■ EXERCISE PROMPT
Only the pictures are to be left out; write out the rest of the data exactly.

[Items from a data source]
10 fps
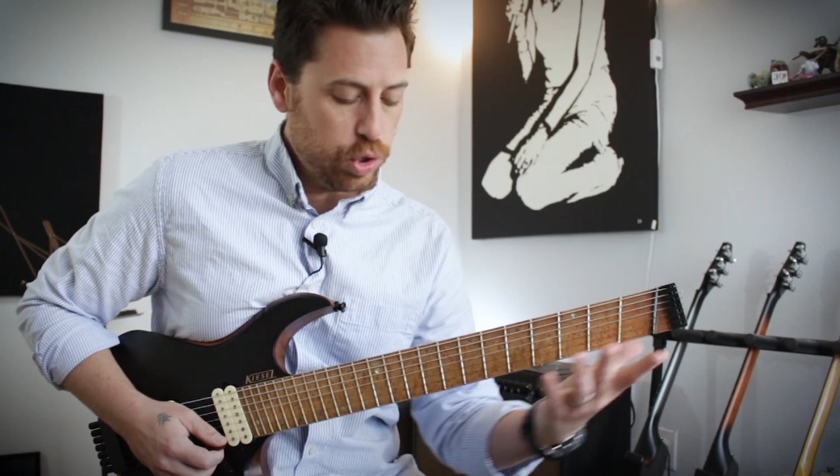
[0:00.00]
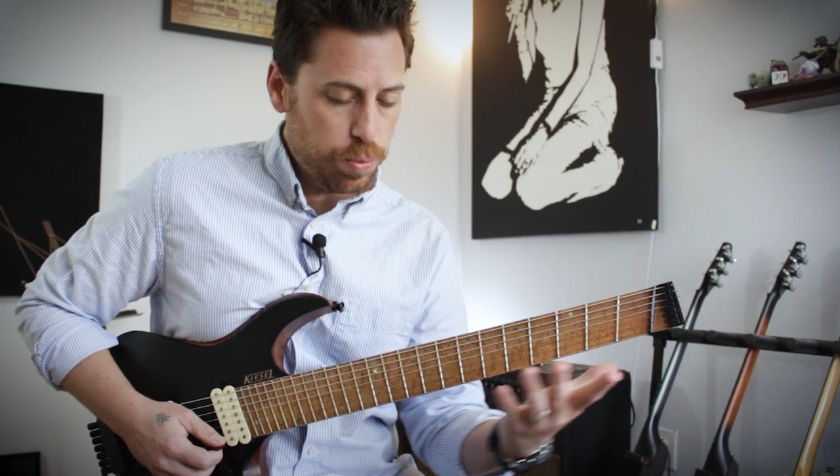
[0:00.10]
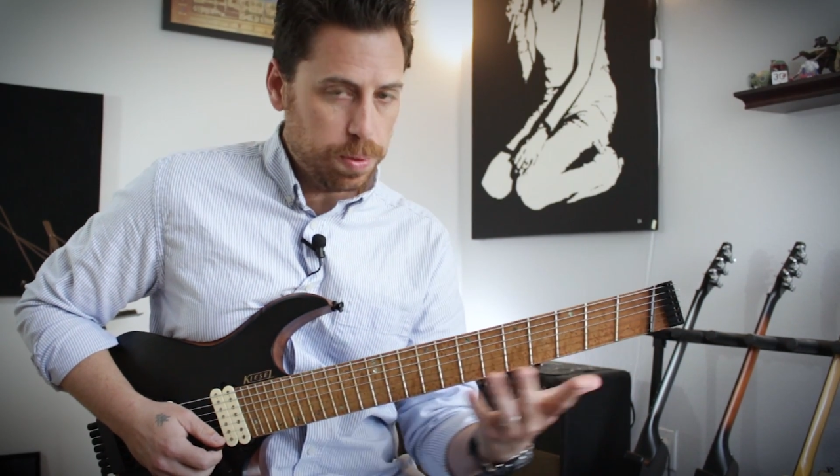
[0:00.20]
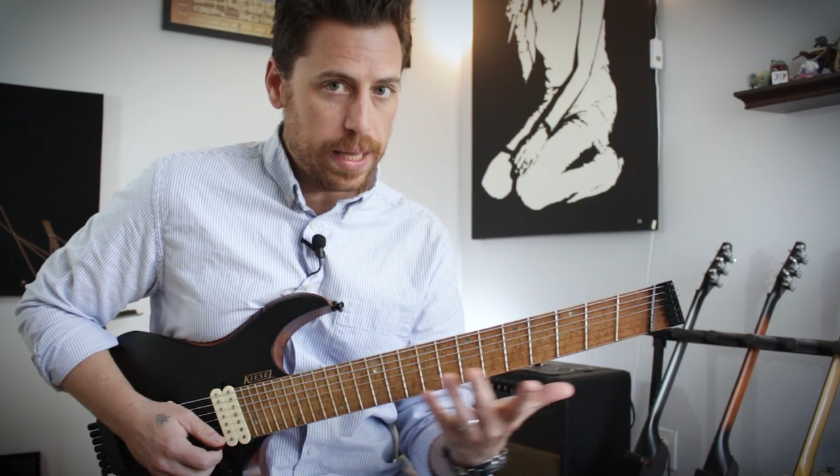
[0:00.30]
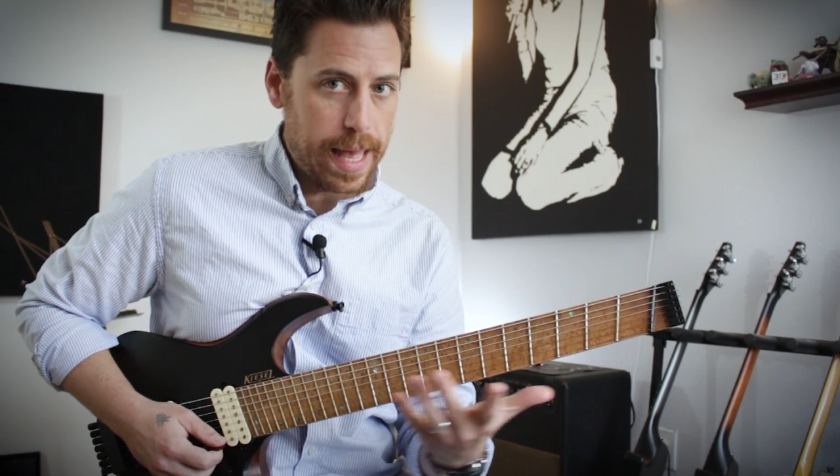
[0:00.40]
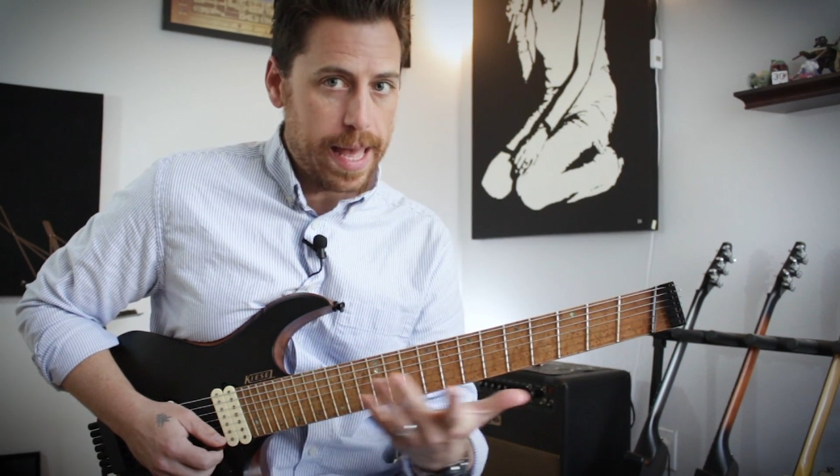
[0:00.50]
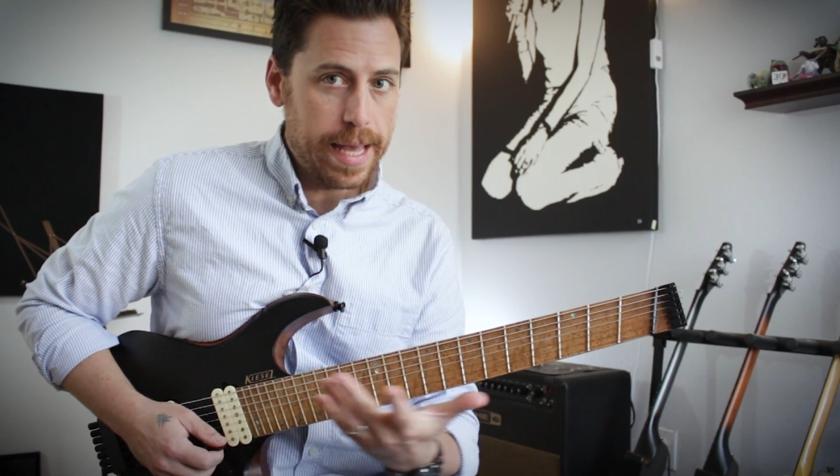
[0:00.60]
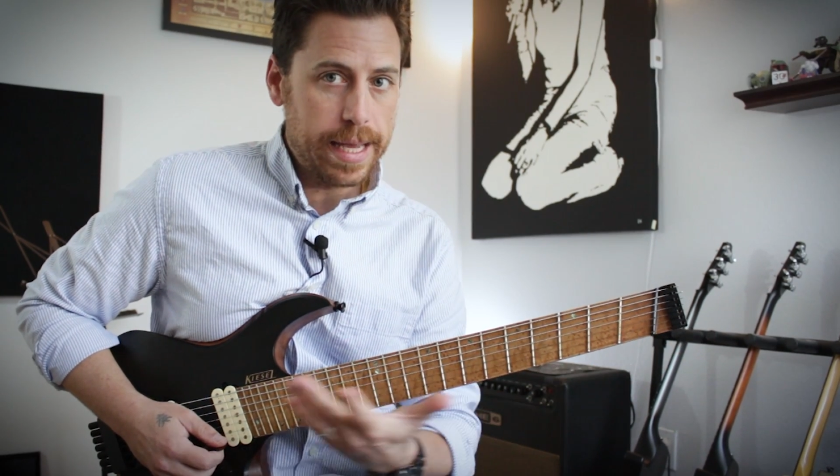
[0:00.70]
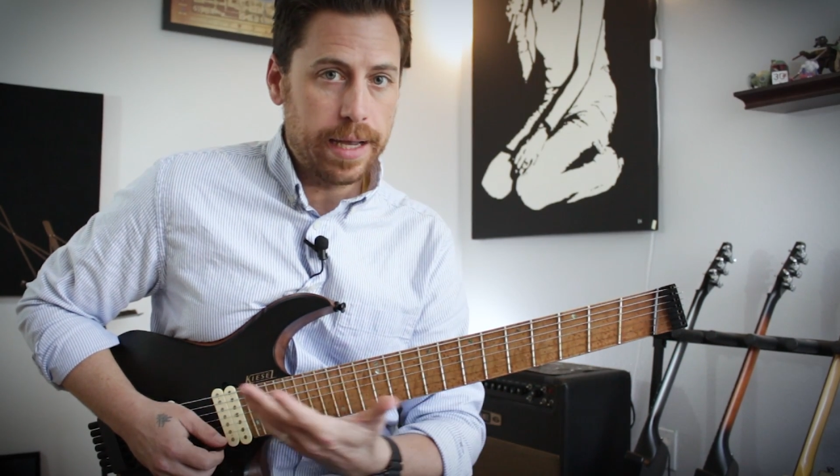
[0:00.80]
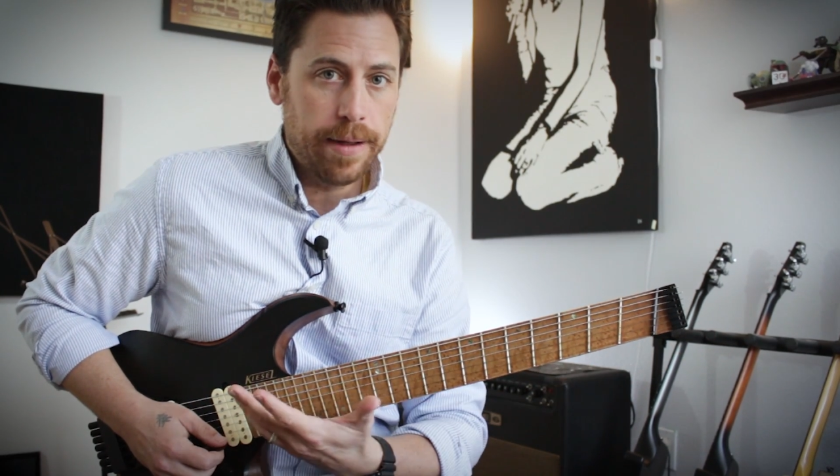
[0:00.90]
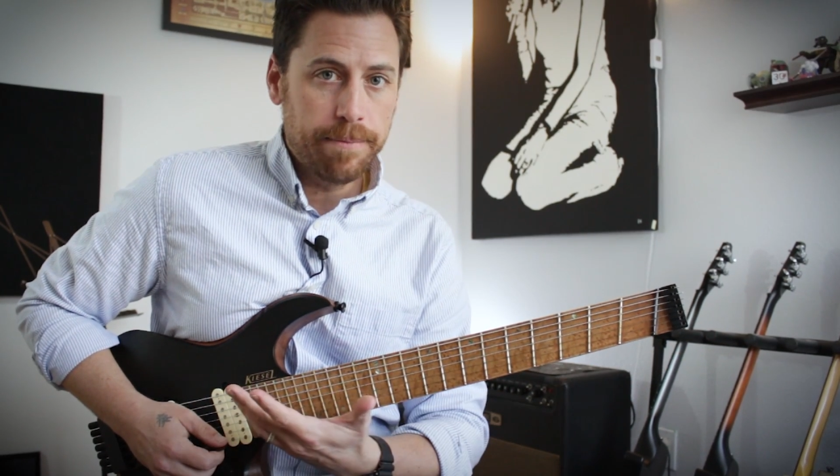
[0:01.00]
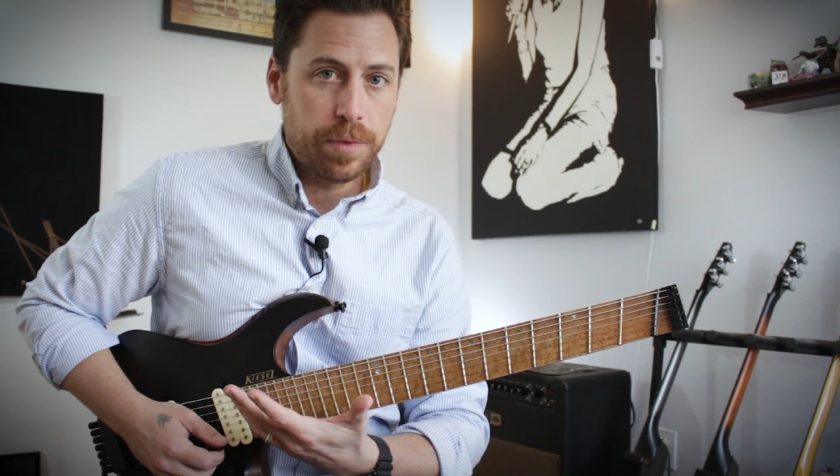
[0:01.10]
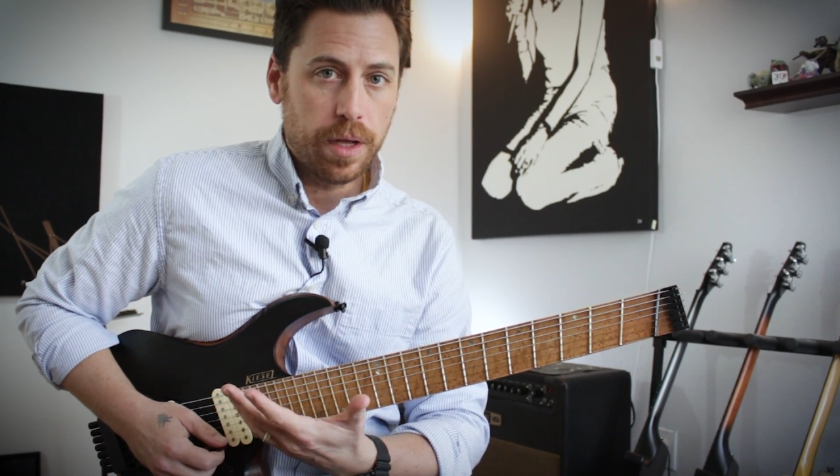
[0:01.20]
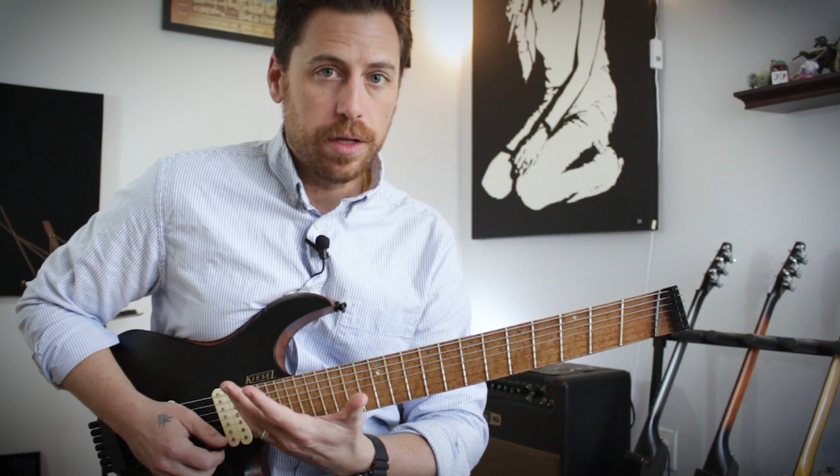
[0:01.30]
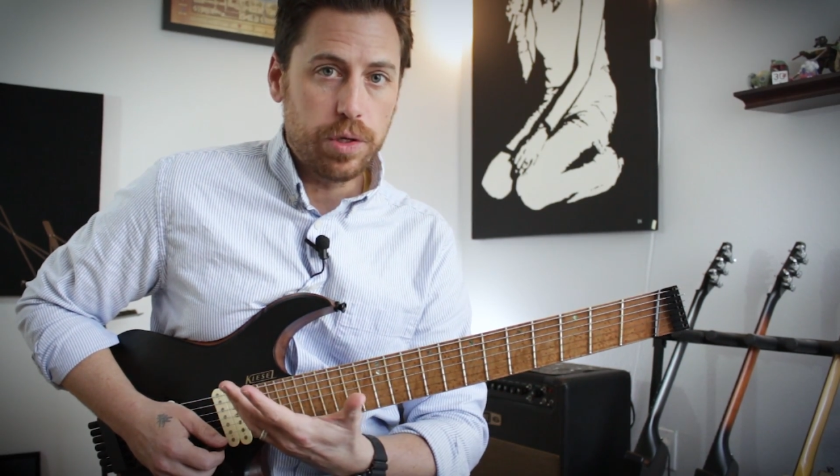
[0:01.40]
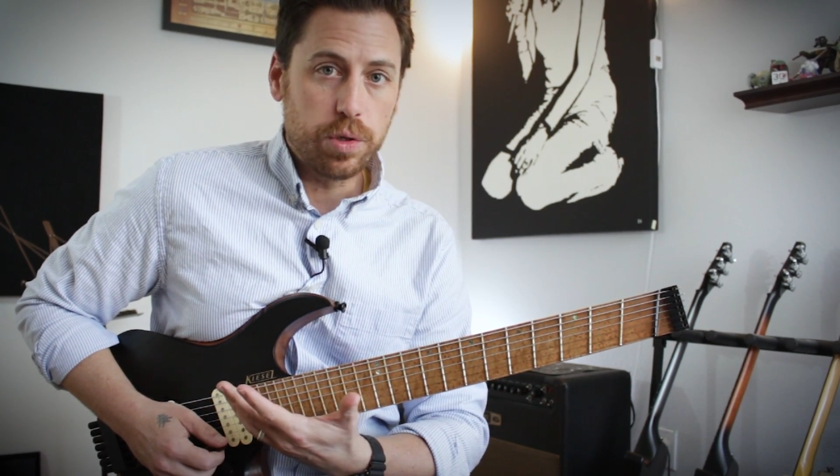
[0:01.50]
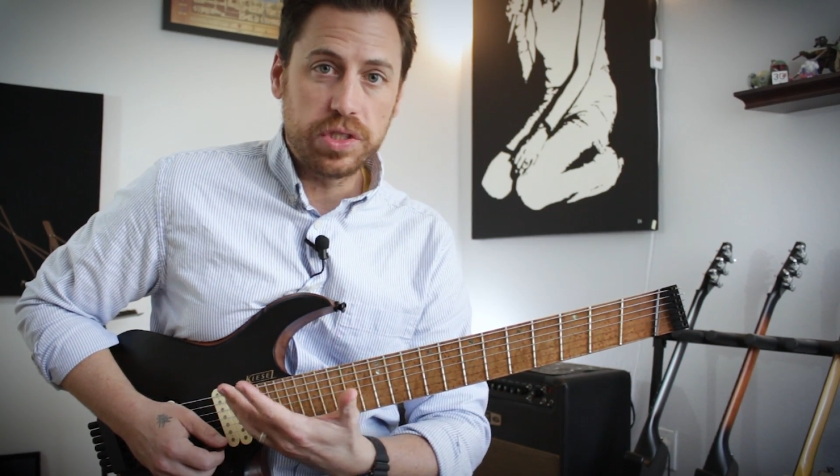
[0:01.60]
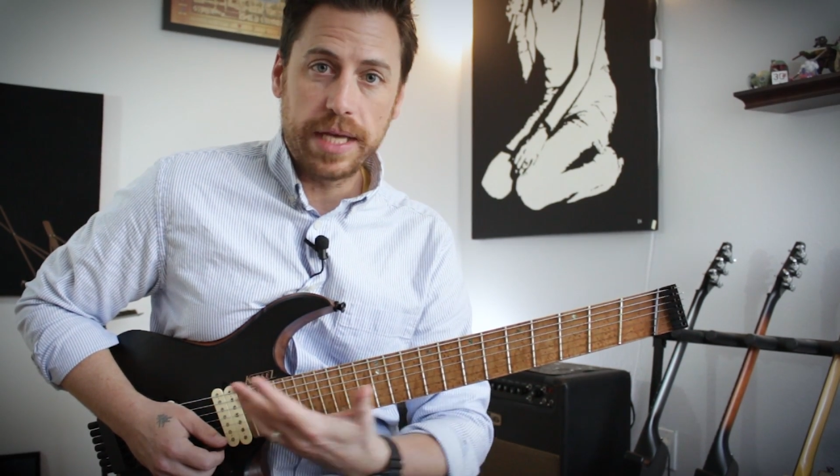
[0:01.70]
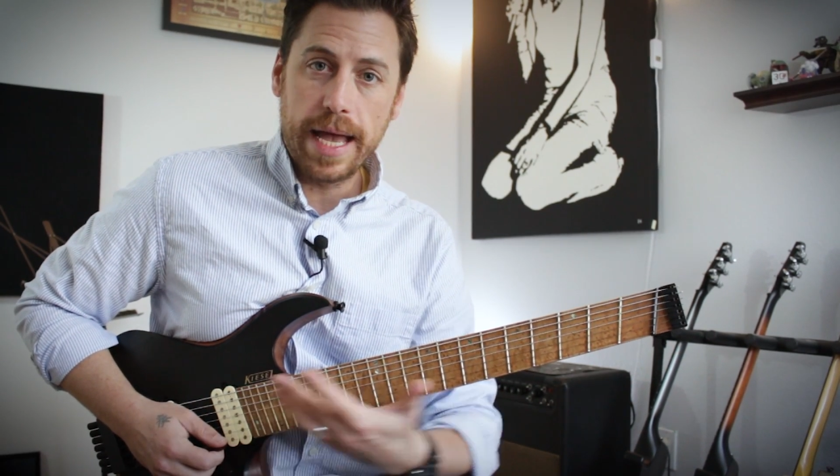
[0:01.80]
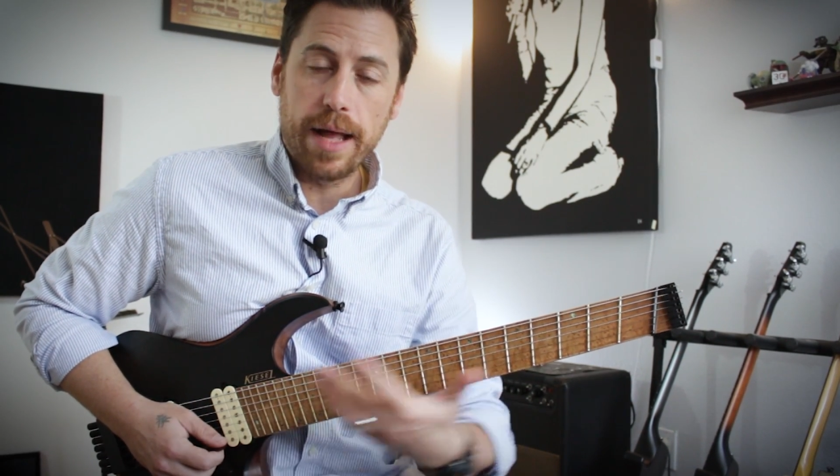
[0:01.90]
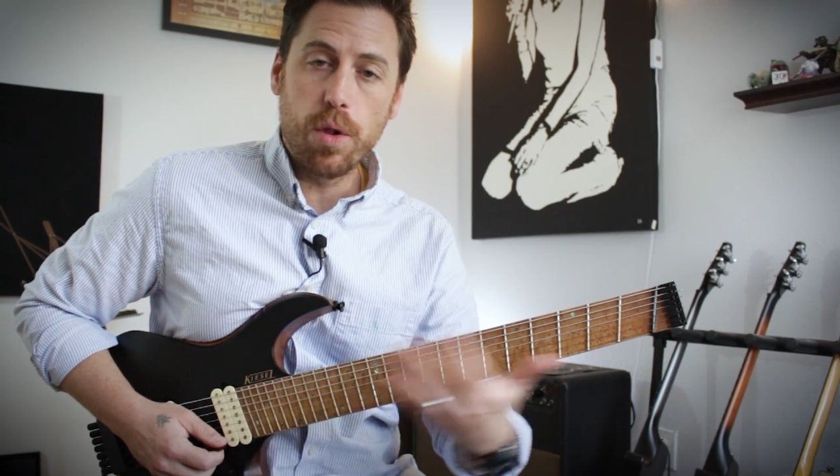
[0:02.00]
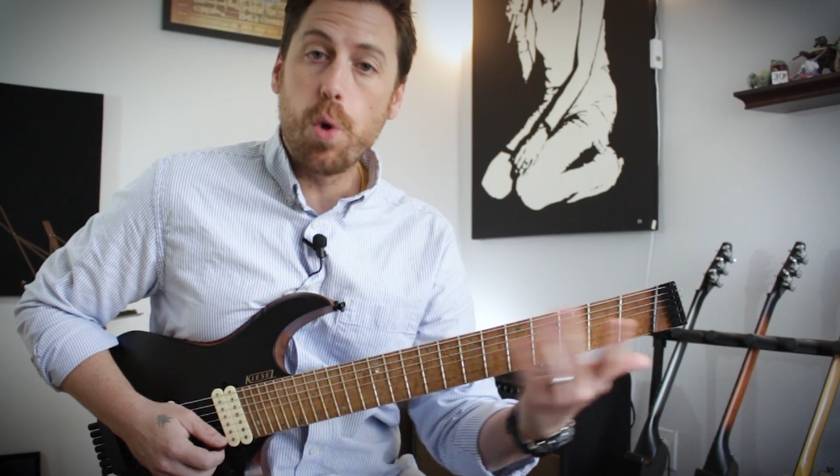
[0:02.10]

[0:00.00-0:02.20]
you play your scale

■ RESPONSE TO THIS TASK
10 fps
[0:00.00]
[0:00.10]
[0:00.20]
[0:00.30]
[0:00.40]
[0:00.50]
[0:00.60]
[0:00.70]
[0:00.80]
[0:00.90]
[0:01.00]
[0:01.10]
[0:01.20]
[0:01.30]
[0:01.40]
[0:01.50]
[0:01.60]
[0:01.70]
[0:01.80]
[0:01.90]
[0:02.00]
[0:02.10]

[0:00.00-0:02.20]
you play your scale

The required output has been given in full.